Data for analysis:
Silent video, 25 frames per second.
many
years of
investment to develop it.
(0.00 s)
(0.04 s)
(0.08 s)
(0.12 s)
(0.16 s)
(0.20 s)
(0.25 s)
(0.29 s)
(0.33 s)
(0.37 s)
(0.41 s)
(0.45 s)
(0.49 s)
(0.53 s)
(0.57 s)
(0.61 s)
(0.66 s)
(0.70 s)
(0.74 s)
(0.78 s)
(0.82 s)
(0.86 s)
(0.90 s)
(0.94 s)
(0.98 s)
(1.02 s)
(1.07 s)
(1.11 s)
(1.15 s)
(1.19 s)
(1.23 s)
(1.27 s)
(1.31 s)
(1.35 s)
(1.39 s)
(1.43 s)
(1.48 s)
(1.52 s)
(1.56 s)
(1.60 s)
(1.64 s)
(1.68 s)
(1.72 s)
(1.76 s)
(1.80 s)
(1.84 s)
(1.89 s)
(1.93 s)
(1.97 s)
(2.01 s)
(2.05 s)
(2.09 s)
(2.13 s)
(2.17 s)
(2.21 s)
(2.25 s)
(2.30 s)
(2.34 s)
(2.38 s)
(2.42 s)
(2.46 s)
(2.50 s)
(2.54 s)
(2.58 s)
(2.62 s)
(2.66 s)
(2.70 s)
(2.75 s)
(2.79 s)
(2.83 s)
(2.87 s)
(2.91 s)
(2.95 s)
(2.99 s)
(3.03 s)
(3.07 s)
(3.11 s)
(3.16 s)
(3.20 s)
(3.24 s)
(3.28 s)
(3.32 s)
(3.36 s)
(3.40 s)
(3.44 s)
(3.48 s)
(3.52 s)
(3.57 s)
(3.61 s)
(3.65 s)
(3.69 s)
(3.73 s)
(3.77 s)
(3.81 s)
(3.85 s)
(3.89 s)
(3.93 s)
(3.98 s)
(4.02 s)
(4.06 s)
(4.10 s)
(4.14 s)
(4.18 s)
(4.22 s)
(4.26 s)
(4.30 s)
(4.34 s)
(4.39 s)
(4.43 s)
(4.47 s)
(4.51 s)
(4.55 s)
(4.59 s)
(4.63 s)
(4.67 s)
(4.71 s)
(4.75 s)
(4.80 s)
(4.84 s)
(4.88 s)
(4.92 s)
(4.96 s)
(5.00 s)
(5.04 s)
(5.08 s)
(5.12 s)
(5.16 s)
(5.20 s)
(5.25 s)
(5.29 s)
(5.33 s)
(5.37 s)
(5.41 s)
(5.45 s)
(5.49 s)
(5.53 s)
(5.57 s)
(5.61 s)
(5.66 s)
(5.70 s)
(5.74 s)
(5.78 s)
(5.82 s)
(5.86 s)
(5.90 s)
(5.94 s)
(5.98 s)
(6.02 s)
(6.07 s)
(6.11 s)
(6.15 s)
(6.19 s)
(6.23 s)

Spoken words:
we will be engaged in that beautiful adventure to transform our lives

Activity:
Write down the entire listing above verbatim.

Your solution:
Silent video, 25 frames per second.
many
years of
investment to develop it.
(0.00 s)
(0.04 s)
(0.08 s)
(0.12 s)
(0.16 s)
(0.20 s)
(0.25 s)
(0.29 s)
(0.33 s)
(0.37 s)
(0.41 s)
(0.45 s)
(0.49 s)
(0.53 s)
(0.57 s)
(0.61 s)
(0.66 s)
(0.70 s)
(0.74 s)
(0.78 s)
(0.82 s)
(0.86 s)
(0.90 s)
(0.94 s)
(0.98 s)
(1.02 s)
(1.07 s)
(1.11 s)
(1.15 s)
(1.19 s)
(1.23 s)
(1.27 s)
(1.31 s)
(1.35 s)
(1.39 s)
(1.43 s)
(1.48 s)
(1.52 s)
(1.56 s)
(1.60 s)
(1.64 s)
(1.68 s)
(1.72 s)
(1.76 s)
(1.80 s)
(1.84 s)
(1.89 s)
(1.93 s)
(1.97 s)
(2.01 s)
(2.05 s)
(2.09 s)
(2.13 s)
(2.17 s)
(2.21 s)
(2.25 s)
(2.30 s)
(2.34 s)
(2.38 s)
(2.42 s)
(2.46 s)
(2.50 s)
(2.54 s)
(2.58 s)
(2.62 s)
(2.66 s)
(2.70 s)
(2.75 s)
(2.79 s)
(2.83 s)
(2.87 s)
(2.91 s)
(2.95 s)
(2.99 s)
(3.03 s)
(3.07 s)
(3.11 s)
(3.16 s)
(3.20 s)
(3.24 s)
(3.28 s)
(3.32 s)
(3.36 s)
(3.40 s)
(3.44 s)
(3.48 s)
(3.52 s)
(3.57 s)
(3.61 s)
(3.65 s)
(3.69 s)
(3.73 s)
(3.77 s)
(3.81 s)
(3.85 s)
(3.89 s)
(3.93 s)
(3.98 s)
(4.02 s)
(4.06 s)
(4.10 s)
(4.14 s)
(4.18 s)
(4.22 s)
(4.26 s)
(4.30 s)
(4.34 s)
(4.39 s)
(4.43 s)
(4.47 s)
(4.51 s)
(4.55 s)
(4.59 s)
(4.63 s)
(4.67 s)
(4.71 s)
(4.75 s)
(4.80 s)
(4.84 s)
(4.88 s)
(4.92 s)
(4.96 s)
(5.00 s)
(5.04 s)
(5.08 s)
(5.12 s)
(5.16 s)
(5.20 s)
(5.25 s)
(5.29 s)
(5.33 s)
(5.37 s)
(5.41 s)
(5.45 s)
(5.49 s)
(5.53 s)
(5.57 s)
(5.61 s)
(5.66 s)
(5.70 s)
(5.74 s)
(5.78 s)
(5.82 s)
(5.86 s)
(5.90 s)
(5.94 s)
(5.98 s)
(6.02 s)
(6.07 s)
(6.11 s)
(6.15 s)
(6.19 s)
(6.23 s)

Spoken words:
we will be engaged in that beautiful adventure to transform our lives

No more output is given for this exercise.